Guest Blogger: Christo aka Doggybloggy is a personal chef, poet, food blogger and artist living in New York City, his offbeat style and humor most certainly comes from his New Mexico roots since there are very few city folk with his reference points. Check out his blog for more of his interesting perspective.
Candy Cap mushrooms are a new ingredient for me and probably for most of you out there as well since they are only native to the western part of the United States and I don’t mean cowboy western I mean the west coast. These ultra special funghi have cousins and what not scattered all over the place but the Lactarius rubidus can only be found on the west coast. When you are a mycophagist you go out of your way to find delectable treats and the Candy Cap is one of those treats.
Desserts come to mind upon the first whiff of these beauties, fresh they are simply a mildly fragrant mushroom, but dried they become the masters of their domain with their sweet maple smell. Their aroma only intensifies as they dry, so much that it can linger for days maybe even weeks in whatever container you have stored them in. If ever a mushroom lived up to its expectations it would have to be the candy cap, sure truffles and morels have their place on the mantle but the candy cap is in a league all its own, the mapley – hazelnutty aroma and soft sweet flavor are unequaled.

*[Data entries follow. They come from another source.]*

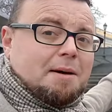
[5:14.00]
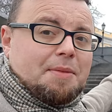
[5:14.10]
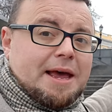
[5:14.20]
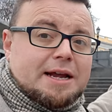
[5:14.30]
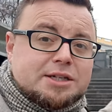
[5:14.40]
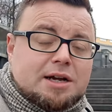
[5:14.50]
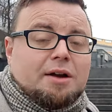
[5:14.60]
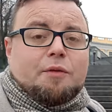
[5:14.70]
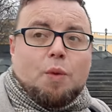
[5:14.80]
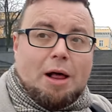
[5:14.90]
up there to
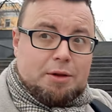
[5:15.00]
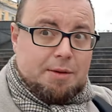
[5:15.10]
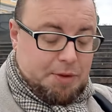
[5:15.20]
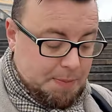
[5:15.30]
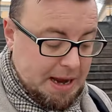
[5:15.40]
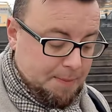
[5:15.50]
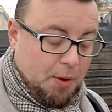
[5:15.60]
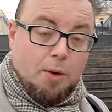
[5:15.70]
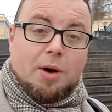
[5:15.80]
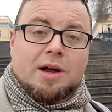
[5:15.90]
kind of welcome the
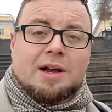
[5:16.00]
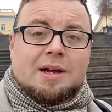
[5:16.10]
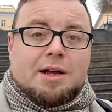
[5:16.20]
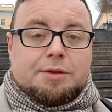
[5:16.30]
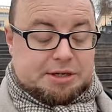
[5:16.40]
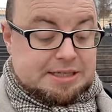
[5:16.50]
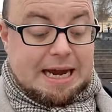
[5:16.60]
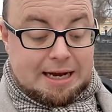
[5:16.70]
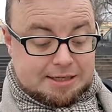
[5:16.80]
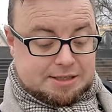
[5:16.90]
people, the
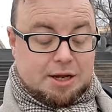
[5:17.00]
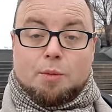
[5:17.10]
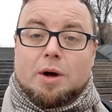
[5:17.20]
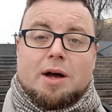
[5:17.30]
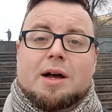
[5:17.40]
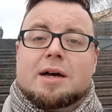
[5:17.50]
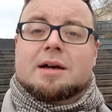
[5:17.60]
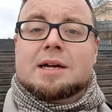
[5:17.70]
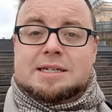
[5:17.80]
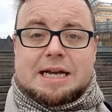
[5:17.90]
sailors that were
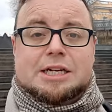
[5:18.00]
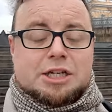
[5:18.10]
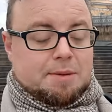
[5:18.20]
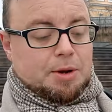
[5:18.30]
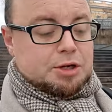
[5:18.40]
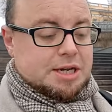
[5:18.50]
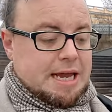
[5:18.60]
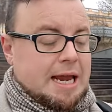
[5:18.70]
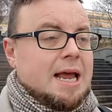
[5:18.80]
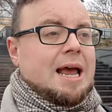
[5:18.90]
staging the
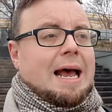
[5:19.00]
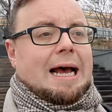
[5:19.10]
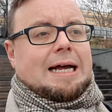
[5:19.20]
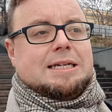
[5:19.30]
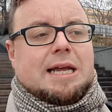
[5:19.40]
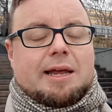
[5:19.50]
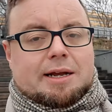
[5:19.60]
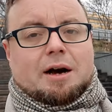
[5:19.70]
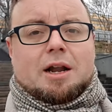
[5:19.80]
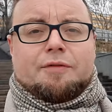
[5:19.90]
mutiny, and it
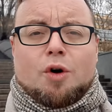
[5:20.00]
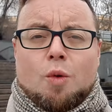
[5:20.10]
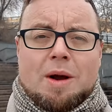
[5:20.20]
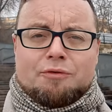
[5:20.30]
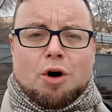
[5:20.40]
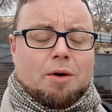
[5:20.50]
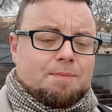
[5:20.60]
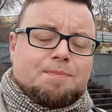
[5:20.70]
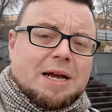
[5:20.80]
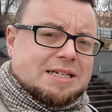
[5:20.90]
kind of all went wrong.
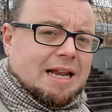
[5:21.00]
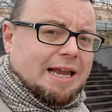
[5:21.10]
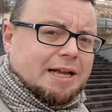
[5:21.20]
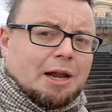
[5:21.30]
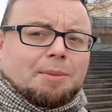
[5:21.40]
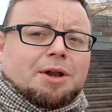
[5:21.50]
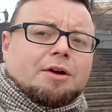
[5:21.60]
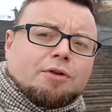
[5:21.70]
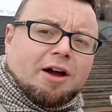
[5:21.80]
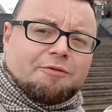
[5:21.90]
Basically gunmen
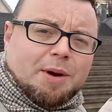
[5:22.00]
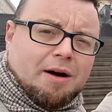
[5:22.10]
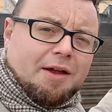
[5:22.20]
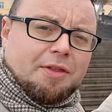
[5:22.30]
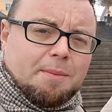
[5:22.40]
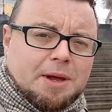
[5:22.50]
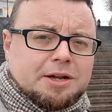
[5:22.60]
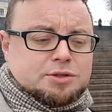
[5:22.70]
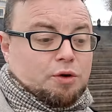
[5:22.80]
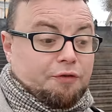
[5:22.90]
arrived behind them
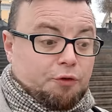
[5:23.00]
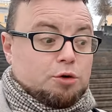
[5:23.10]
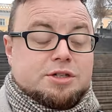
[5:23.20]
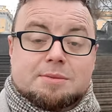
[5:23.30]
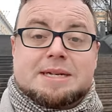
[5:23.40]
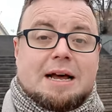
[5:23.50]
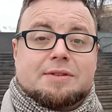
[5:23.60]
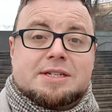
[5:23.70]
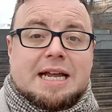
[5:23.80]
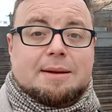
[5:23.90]
and sort of forced them down
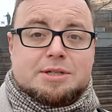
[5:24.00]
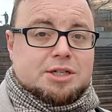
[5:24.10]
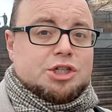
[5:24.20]
the steps and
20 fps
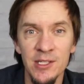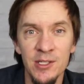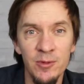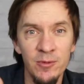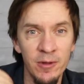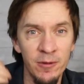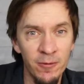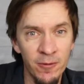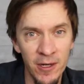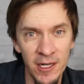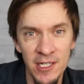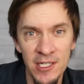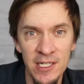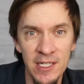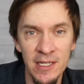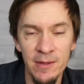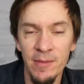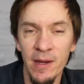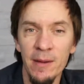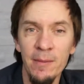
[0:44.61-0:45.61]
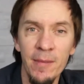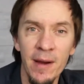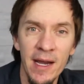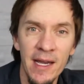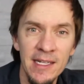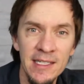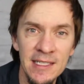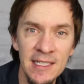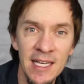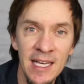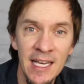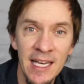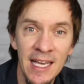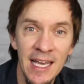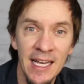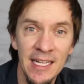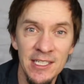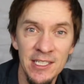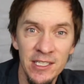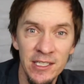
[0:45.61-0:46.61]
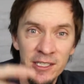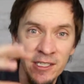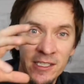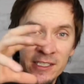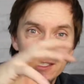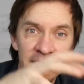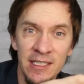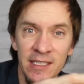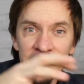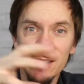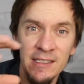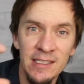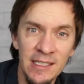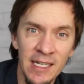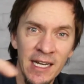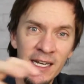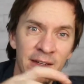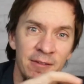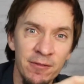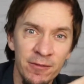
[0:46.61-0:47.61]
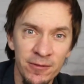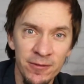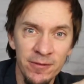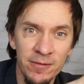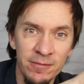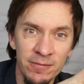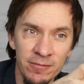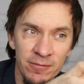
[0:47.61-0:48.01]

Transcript: to refresh it in my mind and to kind of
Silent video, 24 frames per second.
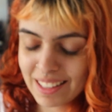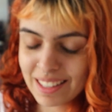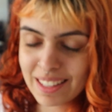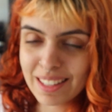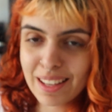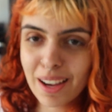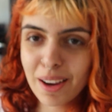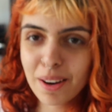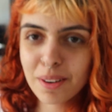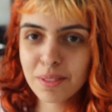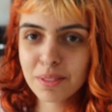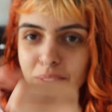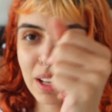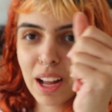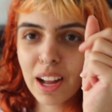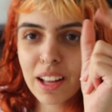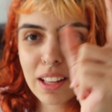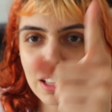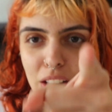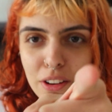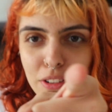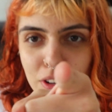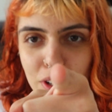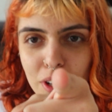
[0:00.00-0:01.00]
So,
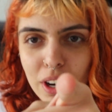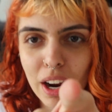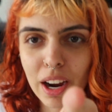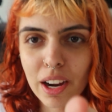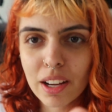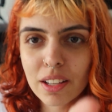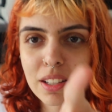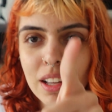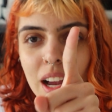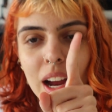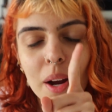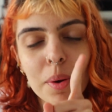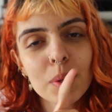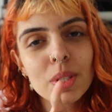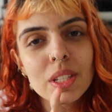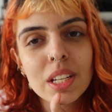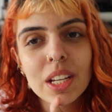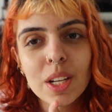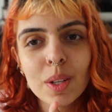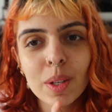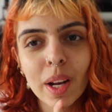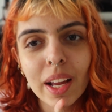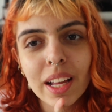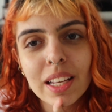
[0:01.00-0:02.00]
I love you guys. I will see
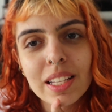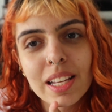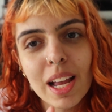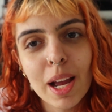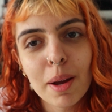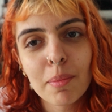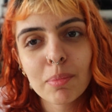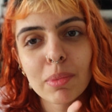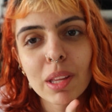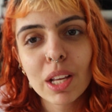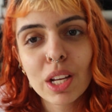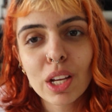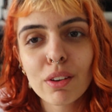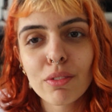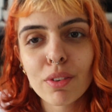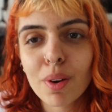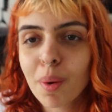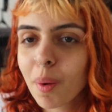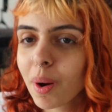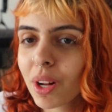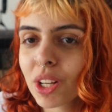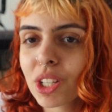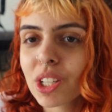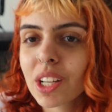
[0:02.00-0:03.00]
you next time. Thank you for
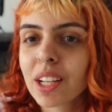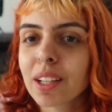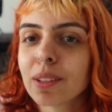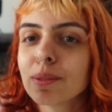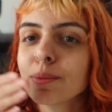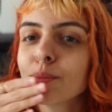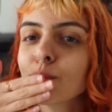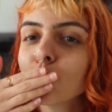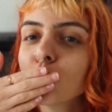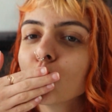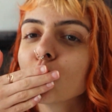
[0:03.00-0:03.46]
watching.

Persimmons kept begging to get in on the action so who am I to say no, in fact the marriage was so successful it might be wise to take this from Vegas all the way to church.
The ingredients for this dessert were basically etched in stone, what I couldn’t figure out was what kind of mold to make it in. There is your standard copper mold.
Then there are ramekins…
…and there are teardrop ramekins.
I didn’t bother trying to make up my mind so I made flan in all of them. Everything you want in a flan and oh so much more, persimmon, guajillo chile and candy caps share the diva limelight while the rest of the custard is the tour bus that gets us here.
Candy Cap Persimmon Flan
Grind mushrooms and chile together in a coffee grinder or food processor to a fine powder.

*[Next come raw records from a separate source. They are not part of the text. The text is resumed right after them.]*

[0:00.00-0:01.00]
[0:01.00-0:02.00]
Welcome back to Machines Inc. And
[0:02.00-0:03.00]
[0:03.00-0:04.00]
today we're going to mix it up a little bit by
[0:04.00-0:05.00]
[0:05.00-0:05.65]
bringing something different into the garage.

Preheat oven to 325 degrees. You will need 6 ramekins or other specialty flan cookware and a large baking pan to put them in.
Pour 1 cup sugar in warm pan over medium heat. Constantly stir sugar until it browns and becomes caramel. Quickly pour approximately 2-3 tablespoons of caramel in each ramekin, tilting it to swirl the caramel around the sides. Reheat caramel if it starts to harden.
With powdered chile and mushrooms in bowl in a mixer or with a whisk, blend the eggs together. Mix in the milks and the persimmon pulp then slowly mix in the 1/2 cup of sugar, then the vanilla. Blend smooth after each ingredient is added. I also hit it a little with the immersion blender to make sure the persimmon pulp was masticated.
Pour custard into caramel lined ramekins or one large mold. Place ramekins or mold in a large glass or ceramic baking dish or large sheet pan and fill with about 1-2 inches of hot water. Bake for 30 to 45 minutes in the water bath and check with a knife just to the side of the center. If knife comes out clean, it’s ready.
Remove and let cool in a refrigerator for at least 1 hour. To unmold, loosen the edges of the custard with a knife. Place in hot water up to the rim of the mold for a few seconds, and quickly turn upside down on a serving plate or invert each ramekin onto a small plate, the caramel sauce will flow over the custard making everyone feel like a rock star.
Oh, and let me tell you what – this flan has so much of that smooth factor going on with nothing but secret ingredients and it gives so much good tongue how can it not be the true impresario. Sweet sultry persimmon, wildly exotic candy caps and the teeny tiny chile bite from the guajillo all cradled in a soft and luxurious flan – hold me back.